(Collected data entries)
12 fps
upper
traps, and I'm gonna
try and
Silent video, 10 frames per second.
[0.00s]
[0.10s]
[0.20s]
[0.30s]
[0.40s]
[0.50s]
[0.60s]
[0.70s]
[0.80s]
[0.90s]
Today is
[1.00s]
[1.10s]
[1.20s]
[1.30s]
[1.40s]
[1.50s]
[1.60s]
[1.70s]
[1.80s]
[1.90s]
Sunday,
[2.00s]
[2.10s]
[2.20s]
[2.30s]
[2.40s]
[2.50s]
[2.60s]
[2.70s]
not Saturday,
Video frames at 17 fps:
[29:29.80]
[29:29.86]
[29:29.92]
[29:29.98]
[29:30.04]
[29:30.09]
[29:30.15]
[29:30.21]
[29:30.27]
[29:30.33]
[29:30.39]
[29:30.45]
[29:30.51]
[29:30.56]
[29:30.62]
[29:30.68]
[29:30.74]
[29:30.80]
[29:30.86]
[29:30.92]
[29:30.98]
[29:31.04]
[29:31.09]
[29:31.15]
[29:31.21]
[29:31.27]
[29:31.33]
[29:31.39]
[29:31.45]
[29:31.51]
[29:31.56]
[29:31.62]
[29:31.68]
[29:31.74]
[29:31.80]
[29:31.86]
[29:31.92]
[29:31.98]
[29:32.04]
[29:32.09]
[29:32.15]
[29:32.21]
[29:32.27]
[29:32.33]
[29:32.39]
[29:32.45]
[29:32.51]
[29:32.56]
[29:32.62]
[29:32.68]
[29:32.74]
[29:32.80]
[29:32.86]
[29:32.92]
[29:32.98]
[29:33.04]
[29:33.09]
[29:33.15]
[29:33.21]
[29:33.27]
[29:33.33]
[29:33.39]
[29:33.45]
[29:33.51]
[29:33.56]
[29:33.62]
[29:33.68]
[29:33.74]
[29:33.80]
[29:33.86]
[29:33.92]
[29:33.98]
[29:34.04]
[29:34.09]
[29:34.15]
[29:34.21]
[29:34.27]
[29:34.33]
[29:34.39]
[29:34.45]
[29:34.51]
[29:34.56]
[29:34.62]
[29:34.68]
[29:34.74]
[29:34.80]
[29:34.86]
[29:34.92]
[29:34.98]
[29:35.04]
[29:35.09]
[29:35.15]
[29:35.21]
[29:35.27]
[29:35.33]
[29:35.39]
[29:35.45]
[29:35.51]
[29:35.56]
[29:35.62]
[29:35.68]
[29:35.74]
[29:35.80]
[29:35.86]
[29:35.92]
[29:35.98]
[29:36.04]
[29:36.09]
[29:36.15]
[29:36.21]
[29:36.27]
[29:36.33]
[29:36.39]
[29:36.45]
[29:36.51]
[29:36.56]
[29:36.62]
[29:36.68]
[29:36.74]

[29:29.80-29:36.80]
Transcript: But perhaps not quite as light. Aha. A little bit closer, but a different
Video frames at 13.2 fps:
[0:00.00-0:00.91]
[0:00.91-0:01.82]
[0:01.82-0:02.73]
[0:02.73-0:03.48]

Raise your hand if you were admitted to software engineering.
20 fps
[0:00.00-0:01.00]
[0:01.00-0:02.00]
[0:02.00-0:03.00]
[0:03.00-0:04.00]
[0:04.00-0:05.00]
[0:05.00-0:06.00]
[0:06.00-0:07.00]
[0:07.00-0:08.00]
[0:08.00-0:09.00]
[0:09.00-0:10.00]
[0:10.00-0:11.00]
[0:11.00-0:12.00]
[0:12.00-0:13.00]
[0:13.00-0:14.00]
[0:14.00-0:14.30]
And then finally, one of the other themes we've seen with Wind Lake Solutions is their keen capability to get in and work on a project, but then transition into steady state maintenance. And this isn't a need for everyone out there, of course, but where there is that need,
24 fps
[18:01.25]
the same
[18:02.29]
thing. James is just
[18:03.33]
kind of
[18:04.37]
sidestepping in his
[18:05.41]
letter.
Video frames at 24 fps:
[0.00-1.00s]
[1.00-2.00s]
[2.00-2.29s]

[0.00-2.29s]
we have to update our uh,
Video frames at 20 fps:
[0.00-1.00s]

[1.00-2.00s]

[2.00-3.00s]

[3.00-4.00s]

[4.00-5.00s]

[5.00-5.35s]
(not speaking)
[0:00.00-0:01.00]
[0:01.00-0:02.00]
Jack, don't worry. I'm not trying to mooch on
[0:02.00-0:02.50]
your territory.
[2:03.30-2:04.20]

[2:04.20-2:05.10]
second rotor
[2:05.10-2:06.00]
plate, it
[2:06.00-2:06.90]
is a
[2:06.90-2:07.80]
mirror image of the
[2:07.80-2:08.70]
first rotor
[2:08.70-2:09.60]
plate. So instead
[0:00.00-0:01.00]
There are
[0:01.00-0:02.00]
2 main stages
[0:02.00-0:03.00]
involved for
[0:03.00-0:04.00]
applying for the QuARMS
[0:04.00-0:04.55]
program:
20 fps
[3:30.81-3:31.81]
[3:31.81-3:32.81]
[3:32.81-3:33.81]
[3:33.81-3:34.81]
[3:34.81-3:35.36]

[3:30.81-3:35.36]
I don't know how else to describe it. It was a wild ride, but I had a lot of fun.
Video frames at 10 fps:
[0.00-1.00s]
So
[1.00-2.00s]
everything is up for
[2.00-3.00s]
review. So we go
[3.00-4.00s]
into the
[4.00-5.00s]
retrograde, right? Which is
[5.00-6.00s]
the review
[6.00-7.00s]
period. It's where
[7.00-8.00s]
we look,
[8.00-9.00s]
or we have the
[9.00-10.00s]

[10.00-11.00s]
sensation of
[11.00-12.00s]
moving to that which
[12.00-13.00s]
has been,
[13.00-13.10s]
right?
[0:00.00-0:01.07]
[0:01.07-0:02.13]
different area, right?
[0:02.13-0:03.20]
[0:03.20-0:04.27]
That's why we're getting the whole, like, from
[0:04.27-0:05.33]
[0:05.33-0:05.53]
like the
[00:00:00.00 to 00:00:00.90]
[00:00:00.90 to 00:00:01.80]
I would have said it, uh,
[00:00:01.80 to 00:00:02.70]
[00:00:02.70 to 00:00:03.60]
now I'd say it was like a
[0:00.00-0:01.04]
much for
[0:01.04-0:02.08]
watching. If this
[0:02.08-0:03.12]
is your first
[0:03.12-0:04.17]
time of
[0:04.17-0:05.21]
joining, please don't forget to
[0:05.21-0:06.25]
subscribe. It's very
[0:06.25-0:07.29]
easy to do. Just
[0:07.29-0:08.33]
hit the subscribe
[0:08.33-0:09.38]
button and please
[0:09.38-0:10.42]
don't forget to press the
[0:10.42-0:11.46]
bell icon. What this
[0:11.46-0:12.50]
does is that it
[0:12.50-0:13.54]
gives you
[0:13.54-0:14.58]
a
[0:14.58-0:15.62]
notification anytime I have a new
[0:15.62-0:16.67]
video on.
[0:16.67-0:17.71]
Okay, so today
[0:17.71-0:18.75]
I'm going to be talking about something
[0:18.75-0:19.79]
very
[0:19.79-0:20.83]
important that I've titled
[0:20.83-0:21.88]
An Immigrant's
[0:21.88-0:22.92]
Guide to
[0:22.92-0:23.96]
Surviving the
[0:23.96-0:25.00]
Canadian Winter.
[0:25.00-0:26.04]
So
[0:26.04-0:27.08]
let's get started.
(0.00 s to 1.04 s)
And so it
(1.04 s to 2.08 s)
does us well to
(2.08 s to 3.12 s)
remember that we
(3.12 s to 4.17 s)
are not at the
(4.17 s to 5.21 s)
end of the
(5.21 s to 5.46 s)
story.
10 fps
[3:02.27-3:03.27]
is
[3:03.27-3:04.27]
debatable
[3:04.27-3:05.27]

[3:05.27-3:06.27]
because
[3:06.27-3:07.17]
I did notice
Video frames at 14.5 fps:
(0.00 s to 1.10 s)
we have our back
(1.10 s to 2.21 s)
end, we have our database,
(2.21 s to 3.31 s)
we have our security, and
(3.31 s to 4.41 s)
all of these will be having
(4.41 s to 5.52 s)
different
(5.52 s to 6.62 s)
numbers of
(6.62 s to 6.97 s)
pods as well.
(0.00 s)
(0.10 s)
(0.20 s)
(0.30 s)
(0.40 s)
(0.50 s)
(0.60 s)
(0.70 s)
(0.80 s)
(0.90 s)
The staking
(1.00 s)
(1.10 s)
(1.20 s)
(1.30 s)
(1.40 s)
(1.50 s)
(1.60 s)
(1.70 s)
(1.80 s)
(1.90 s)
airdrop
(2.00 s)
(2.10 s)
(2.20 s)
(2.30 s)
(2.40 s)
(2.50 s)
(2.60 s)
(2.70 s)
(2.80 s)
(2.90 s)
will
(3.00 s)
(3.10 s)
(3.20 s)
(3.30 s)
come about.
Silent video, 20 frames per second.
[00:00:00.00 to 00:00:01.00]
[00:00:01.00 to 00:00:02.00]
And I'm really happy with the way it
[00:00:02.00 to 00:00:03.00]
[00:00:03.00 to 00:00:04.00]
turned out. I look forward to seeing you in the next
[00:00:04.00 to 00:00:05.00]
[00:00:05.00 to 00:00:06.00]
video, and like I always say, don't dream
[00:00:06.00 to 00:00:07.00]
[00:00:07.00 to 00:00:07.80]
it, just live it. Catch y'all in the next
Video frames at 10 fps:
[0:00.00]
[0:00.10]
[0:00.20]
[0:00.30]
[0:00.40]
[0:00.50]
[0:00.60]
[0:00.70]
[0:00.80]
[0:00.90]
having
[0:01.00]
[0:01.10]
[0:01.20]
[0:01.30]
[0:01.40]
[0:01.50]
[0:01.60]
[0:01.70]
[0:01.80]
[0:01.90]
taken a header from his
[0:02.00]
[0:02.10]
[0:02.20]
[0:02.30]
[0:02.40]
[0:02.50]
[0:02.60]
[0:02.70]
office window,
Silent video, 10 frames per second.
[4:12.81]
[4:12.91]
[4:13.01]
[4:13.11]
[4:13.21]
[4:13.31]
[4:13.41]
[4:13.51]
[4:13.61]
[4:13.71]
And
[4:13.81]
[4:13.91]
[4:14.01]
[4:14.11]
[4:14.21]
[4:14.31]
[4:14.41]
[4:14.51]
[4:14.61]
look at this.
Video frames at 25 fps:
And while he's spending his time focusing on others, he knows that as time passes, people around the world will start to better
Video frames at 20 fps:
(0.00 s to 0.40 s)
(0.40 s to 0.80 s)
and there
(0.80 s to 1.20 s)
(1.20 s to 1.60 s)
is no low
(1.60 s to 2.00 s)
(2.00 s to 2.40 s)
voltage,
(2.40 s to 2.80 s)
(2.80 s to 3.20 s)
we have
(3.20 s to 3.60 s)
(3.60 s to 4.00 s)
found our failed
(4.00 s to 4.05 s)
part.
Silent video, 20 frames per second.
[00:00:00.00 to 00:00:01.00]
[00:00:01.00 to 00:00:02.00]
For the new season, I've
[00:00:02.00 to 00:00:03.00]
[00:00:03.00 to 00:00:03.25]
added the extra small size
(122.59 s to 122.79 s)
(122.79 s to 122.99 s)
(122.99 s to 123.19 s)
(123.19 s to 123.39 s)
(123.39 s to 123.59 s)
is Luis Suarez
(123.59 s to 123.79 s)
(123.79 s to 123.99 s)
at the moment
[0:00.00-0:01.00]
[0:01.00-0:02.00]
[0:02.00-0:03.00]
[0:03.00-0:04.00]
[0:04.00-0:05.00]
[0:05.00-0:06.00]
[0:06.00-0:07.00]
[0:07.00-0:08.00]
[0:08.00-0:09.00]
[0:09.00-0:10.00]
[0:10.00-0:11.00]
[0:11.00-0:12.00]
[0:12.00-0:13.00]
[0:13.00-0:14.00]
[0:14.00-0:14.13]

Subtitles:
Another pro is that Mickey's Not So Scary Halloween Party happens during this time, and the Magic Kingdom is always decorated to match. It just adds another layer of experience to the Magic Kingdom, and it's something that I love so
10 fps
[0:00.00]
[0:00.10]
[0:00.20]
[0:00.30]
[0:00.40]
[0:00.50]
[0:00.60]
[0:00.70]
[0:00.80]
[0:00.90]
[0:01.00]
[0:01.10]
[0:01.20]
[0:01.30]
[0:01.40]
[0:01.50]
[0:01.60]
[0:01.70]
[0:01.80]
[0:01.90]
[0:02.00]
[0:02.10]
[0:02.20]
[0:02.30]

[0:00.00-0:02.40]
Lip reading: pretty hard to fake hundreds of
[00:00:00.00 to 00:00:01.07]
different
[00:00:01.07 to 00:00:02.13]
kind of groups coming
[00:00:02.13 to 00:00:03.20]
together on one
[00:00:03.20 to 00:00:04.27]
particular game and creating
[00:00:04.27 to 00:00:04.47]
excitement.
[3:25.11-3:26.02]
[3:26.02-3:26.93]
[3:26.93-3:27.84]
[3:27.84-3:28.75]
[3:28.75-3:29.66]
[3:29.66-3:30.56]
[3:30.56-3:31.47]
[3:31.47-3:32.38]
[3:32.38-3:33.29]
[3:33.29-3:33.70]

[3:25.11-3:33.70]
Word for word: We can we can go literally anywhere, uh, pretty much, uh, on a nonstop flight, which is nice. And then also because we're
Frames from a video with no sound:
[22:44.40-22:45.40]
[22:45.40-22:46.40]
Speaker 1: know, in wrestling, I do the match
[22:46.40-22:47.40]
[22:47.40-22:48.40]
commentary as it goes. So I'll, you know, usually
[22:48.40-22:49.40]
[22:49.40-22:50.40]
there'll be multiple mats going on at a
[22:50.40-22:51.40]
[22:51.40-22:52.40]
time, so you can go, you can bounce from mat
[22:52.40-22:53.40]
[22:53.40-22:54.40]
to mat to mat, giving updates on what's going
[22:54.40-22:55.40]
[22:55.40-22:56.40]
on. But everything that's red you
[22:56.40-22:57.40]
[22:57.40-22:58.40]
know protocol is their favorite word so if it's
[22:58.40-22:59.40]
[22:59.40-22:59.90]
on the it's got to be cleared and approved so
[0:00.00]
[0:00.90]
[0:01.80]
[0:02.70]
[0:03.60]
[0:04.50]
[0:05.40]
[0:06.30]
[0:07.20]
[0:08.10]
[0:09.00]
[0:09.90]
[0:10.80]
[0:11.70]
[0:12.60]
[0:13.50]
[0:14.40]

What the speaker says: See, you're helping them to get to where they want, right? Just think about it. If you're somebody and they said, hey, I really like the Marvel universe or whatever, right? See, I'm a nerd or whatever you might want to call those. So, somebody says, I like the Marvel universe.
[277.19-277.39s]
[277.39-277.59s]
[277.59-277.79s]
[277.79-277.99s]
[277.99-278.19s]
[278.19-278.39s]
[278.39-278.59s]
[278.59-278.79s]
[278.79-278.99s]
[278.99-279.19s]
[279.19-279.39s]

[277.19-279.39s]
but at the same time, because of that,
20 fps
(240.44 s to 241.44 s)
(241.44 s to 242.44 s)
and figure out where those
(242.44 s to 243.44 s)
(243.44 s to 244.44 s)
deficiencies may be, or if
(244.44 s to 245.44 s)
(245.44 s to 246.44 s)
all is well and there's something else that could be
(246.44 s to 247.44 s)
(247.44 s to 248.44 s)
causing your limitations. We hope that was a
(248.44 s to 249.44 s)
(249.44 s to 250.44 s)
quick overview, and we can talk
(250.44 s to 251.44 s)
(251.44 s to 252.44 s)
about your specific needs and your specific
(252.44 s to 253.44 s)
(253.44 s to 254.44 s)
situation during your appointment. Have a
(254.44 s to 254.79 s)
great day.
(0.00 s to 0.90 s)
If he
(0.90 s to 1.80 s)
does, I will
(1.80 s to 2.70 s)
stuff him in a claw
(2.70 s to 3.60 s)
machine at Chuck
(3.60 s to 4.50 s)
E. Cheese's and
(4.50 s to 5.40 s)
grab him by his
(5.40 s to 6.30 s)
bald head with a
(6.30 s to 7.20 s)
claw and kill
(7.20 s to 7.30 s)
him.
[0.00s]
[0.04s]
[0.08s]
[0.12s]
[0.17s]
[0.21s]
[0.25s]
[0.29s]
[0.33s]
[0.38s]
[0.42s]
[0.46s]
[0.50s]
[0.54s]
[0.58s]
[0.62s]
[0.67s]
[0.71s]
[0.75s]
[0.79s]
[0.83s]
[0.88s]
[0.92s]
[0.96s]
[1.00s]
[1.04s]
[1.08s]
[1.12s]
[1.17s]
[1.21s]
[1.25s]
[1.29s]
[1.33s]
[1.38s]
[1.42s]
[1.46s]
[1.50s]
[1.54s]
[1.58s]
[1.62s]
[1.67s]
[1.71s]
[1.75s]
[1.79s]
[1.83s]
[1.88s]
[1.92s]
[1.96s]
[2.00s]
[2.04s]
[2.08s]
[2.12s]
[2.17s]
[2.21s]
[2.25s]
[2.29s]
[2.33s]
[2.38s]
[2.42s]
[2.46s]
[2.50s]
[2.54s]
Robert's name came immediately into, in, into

TASK PROMPT: Set down, exactly as they appear above, all lines from the one that has "[3:31.47-3:32.38]" down to the one that has "[22:54.40-22:55.40]", including those two and no others.

RESPONSE TO THIS EXERCISE:
[3:31.47-3:32.38]
[3:32.38-3:33.29]
[3:33.29-3:33.70]

[3:25.11-3:33.70]
Word for word: We can we can go literally anywhere, uh, pretty much, uh, on a nonstop flight, which is nice. And then also because we're
Frames from a video with no sound:
[22:44.40-22:45.40]
[22:45.40-22:46.40]
Speaker 1: know, in wrestling, I do the match
[22:46.40-22:47.40]
[22:47.40-22:48.40]
commentary as it goes. So I'll, you know, usually
[22:48.40-22:49.40]
[22:49.40-22:50.40]
there'll be multiple mats going on at a
[22:50.40-22:51.40]
[22:51.40-22:52.40]
time, so you can go, you can bounce from mat
[22:52.40-22:53.40]
[22:53.40-22:54.40]
to mat to mat, giving updates on what's going
[22:54.40-22:55.40]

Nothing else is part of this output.